Instructions to follow
Every entry below should be printed again exactly as it reads.

Dataset entries
- - - -
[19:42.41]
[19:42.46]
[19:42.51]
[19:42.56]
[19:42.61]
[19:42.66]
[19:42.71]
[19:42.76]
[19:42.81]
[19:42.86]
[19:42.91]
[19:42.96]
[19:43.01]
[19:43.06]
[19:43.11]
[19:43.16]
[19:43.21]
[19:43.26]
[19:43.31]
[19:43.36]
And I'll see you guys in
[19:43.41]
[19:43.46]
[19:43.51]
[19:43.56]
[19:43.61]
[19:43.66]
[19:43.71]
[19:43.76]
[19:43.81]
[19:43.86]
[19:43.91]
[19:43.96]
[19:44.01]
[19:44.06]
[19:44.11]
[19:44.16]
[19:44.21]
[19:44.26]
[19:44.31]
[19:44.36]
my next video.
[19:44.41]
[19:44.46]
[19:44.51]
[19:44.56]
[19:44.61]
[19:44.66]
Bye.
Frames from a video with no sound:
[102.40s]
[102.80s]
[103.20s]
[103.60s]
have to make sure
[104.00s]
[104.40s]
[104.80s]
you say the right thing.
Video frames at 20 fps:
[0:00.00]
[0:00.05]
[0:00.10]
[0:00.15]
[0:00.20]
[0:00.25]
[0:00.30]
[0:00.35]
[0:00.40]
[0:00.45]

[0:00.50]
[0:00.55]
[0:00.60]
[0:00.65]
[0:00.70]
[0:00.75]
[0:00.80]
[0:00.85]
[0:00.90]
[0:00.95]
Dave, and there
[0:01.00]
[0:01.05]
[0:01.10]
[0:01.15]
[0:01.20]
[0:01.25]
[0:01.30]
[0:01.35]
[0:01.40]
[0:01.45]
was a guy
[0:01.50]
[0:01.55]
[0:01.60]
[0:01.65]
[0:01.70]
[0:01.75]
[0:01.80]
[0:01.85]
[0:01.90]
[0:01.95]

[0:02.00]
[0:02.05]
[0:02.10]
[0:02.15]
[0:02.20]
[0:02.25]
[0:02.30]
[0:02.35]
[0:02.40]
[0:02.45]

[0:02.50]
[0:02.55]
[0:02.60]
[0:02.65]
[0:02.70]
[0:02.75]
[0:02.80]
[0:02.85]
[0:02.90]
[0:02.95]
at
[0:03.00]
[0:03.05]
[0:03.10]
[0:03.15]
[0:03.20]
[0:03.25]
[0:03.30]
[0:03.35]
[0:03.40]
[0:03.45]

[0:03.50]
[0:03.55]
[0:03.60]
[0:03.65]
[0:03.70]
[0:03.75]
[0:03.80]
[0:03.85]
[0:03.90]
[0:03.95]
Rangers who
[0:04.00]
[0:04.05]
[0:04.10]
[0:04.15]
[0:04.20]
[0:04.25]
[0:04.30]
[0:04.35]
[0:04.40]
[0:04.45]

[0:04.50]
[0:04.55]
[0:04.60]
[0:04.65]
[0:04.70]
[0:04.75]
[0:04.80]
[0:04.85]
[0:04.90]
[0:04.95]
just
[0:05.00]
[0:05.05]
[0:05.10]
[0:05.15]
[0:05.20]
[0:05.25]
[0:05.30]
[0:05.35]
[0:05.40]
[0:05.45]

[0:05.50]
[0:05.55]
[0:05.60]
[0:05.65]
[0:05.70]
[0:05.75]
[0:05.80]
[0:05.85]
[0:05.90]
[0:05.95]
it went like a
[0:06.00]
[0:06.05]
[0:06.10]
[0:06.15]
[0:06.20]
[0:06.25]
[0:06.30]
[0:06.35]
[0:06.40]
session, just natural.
- - - -
Answer section
[19:42.41]
[19:42.46]
[19:42.51]
[19:42.56]
[19:42.61]
[19:42.66]
[19:42.71]
[19:42.76]
[19:42.81]
[19:42.86]
[19:42.91]
[19:42.96]
[19:43.01]
[19:43.06]
[19:43.11]
[19:43.16]
[19:43.21]
[19:43.26]
[19:43.31]
[19:43.36]
And I'll see you guys in
[19:43.41]
[19:43.46]
[19:43.51]
[19:43.56]
[19:43.61]
[19:43.66]
[19:43.71]
[19:43.76]
[19:43.81]
[19:43.86]
[19:43.91]
[19:43.96]
[19:44.01]
[19:44.06]
[19:44.11]
[19:44.16]
[19:44.21]
[19:44.26]
[19:44.31]
[19:44.36]
my next video.
[19:44.41]
[19:44.46]
[19:44.51]
[19:44.56]
[19:44.61]
[19:44.66]
Bye.
Frames from a video with no sound:
[102.40s]
[102.80s]
[103.20s]
[103.60s]
have to make sure
[104.00s]
[104.40s]
[104.80s]
you say the right thing.
Video frames at 20 fps:
[0:00.00]
[0:00.05]
[0:00.10]
[0:00.15]
[0:00.20]
[0:00.25]
[0:00.30]
[0:00.35]
[0:00.40]
[0:00.45]

[0:00.50]
[0:00.55]
[0:00.60]
[0:00.65]
[0:00.70]
[0:00.75]
[0:00.80]
[0:00.85]
[0:00.90]
[0:00.95]
Dave, and there
[0:01.00]
[0:01.05]
[0:01.10]
[0:01.15]
[0:01.20]
[0:01.25]
[0:01.30]
[0:01.35]
[0:01.40]
[0:01.45]
was a guy
[0:01.50]
[0:01.55]
[0:01.60]
[0:01.65]
[0:01.70]
[0:01.75]
[0:01.80]
[0:01.85]
[0:01.90]
[0:01.95]

[0:02.00]
[0:02.05]
[0:02.10]
[0:02.15]
[0:02.20]
[0:02.25]
[0:02.30]
[0:02.35]
[0:02.40]
[0:02.45]

[0:02.50]
[0:02.55]
[0:02.60]
[0:02.65]
[0:02.70]
[0:02.75]
[0:02.80]
[0:02.85]
[0:02.90]
[0:02.95]
at
[0:03.00]
[0:03.05]
[0:03.10]
[0:03.15]
[0:03.20]
[0:03.25]
[0:03.30]
[0:03.35]
[0:03.40]
[0:03.45]

[0:03.50]
[0:03.55]
[0:03.60]
[0:03.65]
[0:03.70]
[0:03.75]
[0:03.80]
[0:03.85]
[0:03.90]
[0:03.95]
Rangers who
[0:04.00]
[0:04.05]
[0:04.10]
[0:04.15]
[0:04.20]
[0:04.25]
[0:04.30]
[0:04.35]
[0:04.40]
[0:04.45]

[0:04.50]
[0:04.55]
[0:04.60]
[0:04.65]
[0:04.70]
[0:04.75]
[0:04.80]
[0:04.85]
[0:04.90]
[0:04.95]
just
[0:05.00]
[0:05.05]
[0:05.10]
[0:05.15]
[0:05.20]
[0:05.25]
[0:05.30]
[0:05.35]
[0:05.40]
[0:05.45]

[0:05.50]
[0:05.55]
[0:05.60]
[0:05.65]
[0:05.70]
[0:05.75]
[0:05.80]
[0:05.85]
[0:05.90]
[0:05.95]
it went like a
[0:06.00]
[0:06.05]
[0:06.10]
[0:06.15]
[0:06.20]
[0:06.25]
[0:06.30]
[0:06.35]
[0:06.40]
session, just natural.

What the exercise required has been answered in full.